Quinze ans ont passé depuis la publication de votre roman et entre-temps vous êtes venu vous installer à Hokkaidô. Avez vous le sentiment que certaines choses ont changé pour cette île : ses relations avec le pouvoir central, la vision générale du gouvernement japonais quant à sa politique régionale ?
I. N. : Quant au fait que le Japon est une nation dont les capitaux et tout le système financier sont concentrés à Tôkyô, il n’y a, me semble-t-il, aucun changement, peut-être même peut-on dire que la centralisation s’est aggravée.
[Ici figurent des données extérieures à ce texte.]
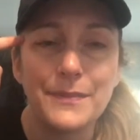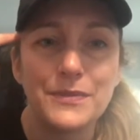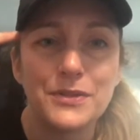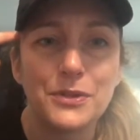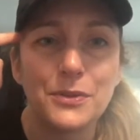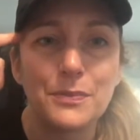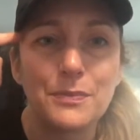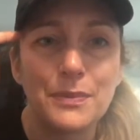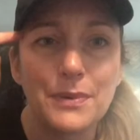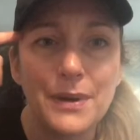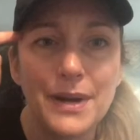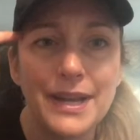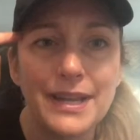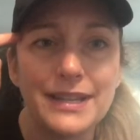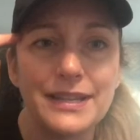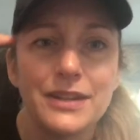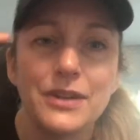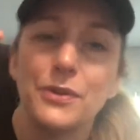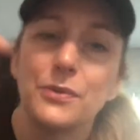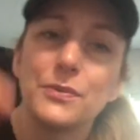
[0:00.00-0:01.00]
Your
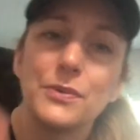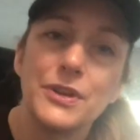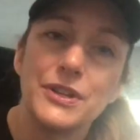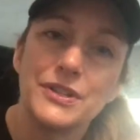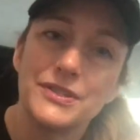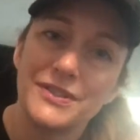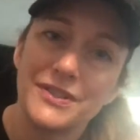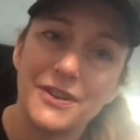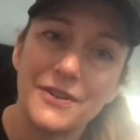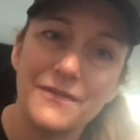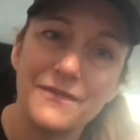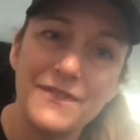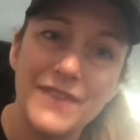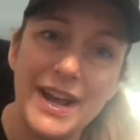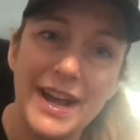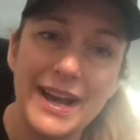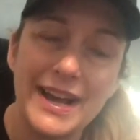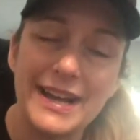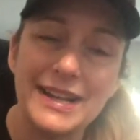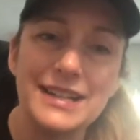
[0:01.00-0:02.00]
brain runs on
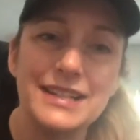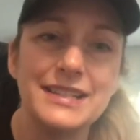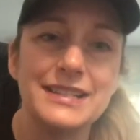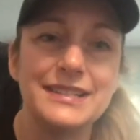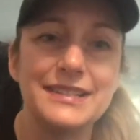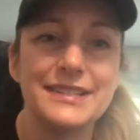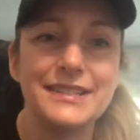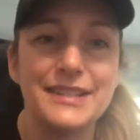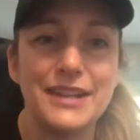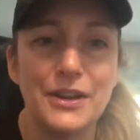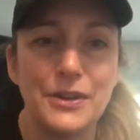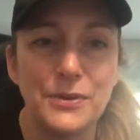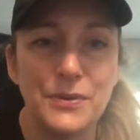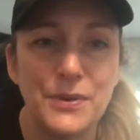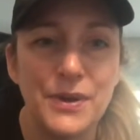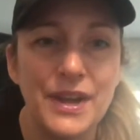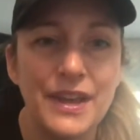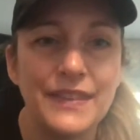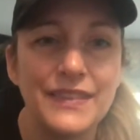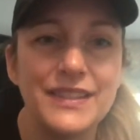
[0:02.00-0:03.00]
fat. And so
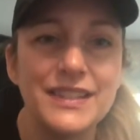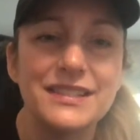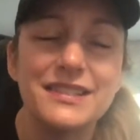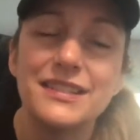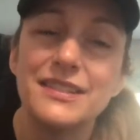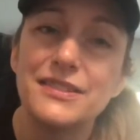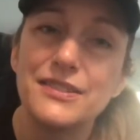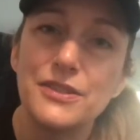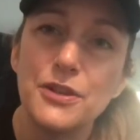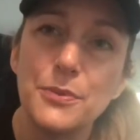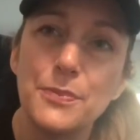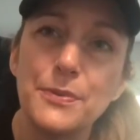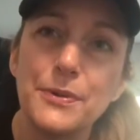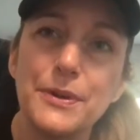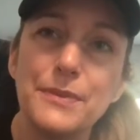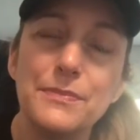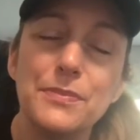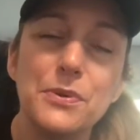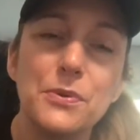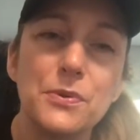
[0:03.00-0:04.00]
this is super
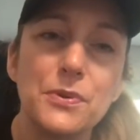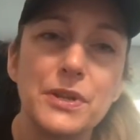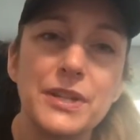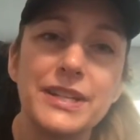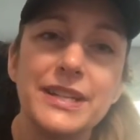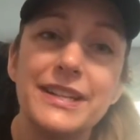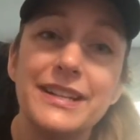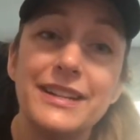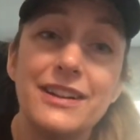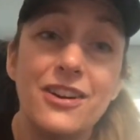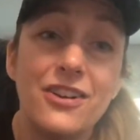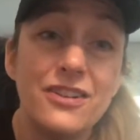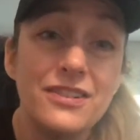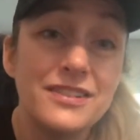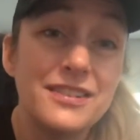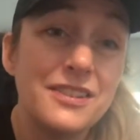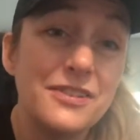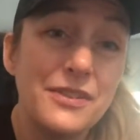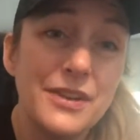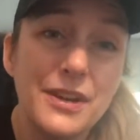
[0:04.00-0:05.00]
important. It
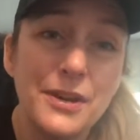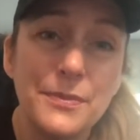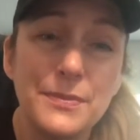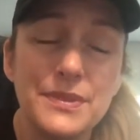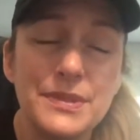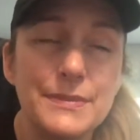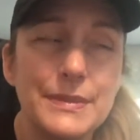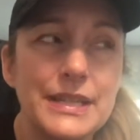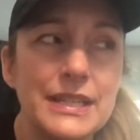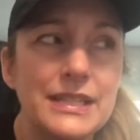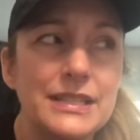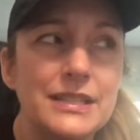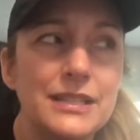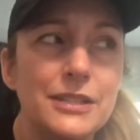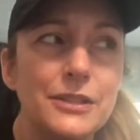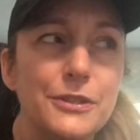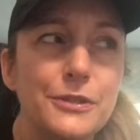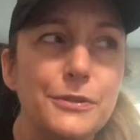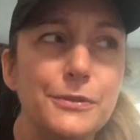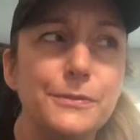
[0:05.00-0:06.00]
also helps me
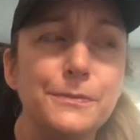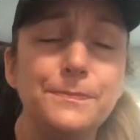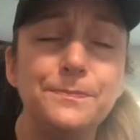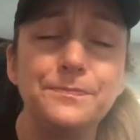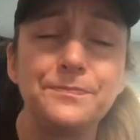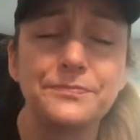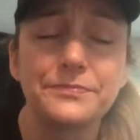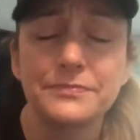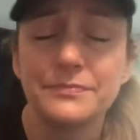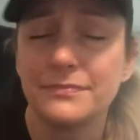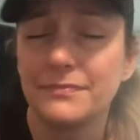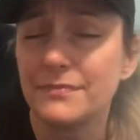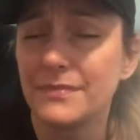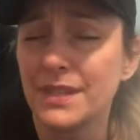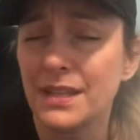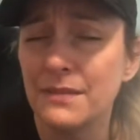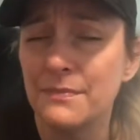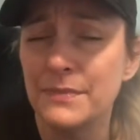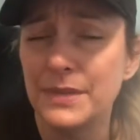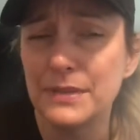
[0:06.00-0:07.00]
to
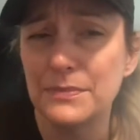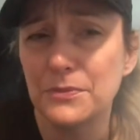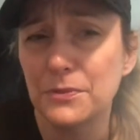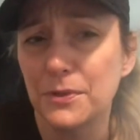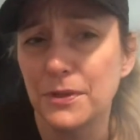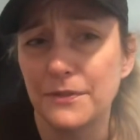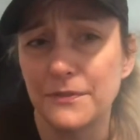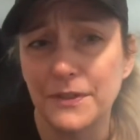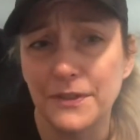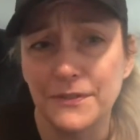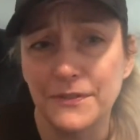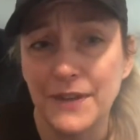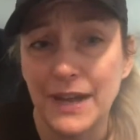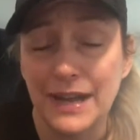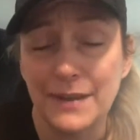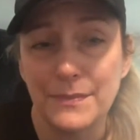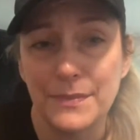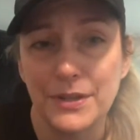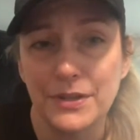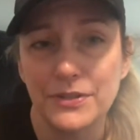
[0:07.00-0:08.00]
be more of a
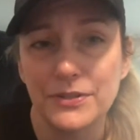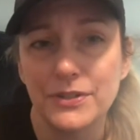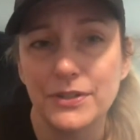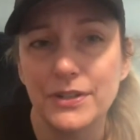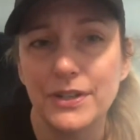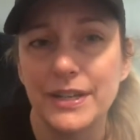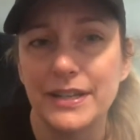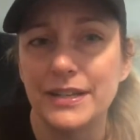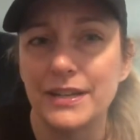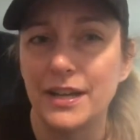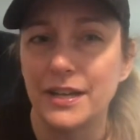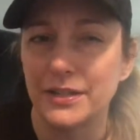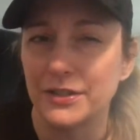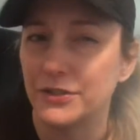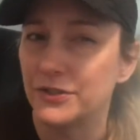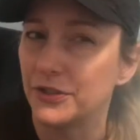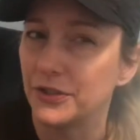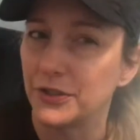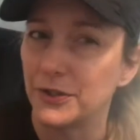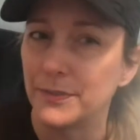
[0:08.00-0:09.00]
fat burner and not a
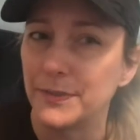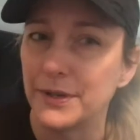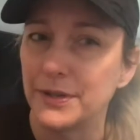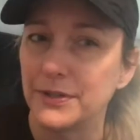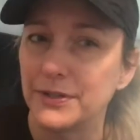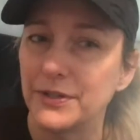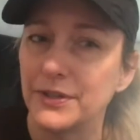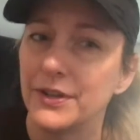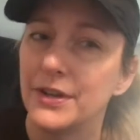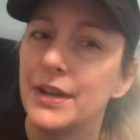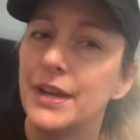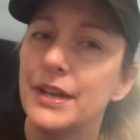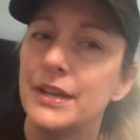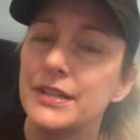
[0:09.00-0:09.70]
sugar burner.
Concernant la question aïnoue, il me semble qu’on peut voir un certain progrès. Par exemple une “discrimination positive” a été instaurée à l’entrée à l’université de Sapporo. La création d’un centre destiné à présenter la culture aïnoue est en projet et j’ai bon espoir qu’il soit de qualité, vu les compétences de certaines personnes qui y travaillent. Mais il est vrai que l’écart reste important quant au niveau de vie et d’études.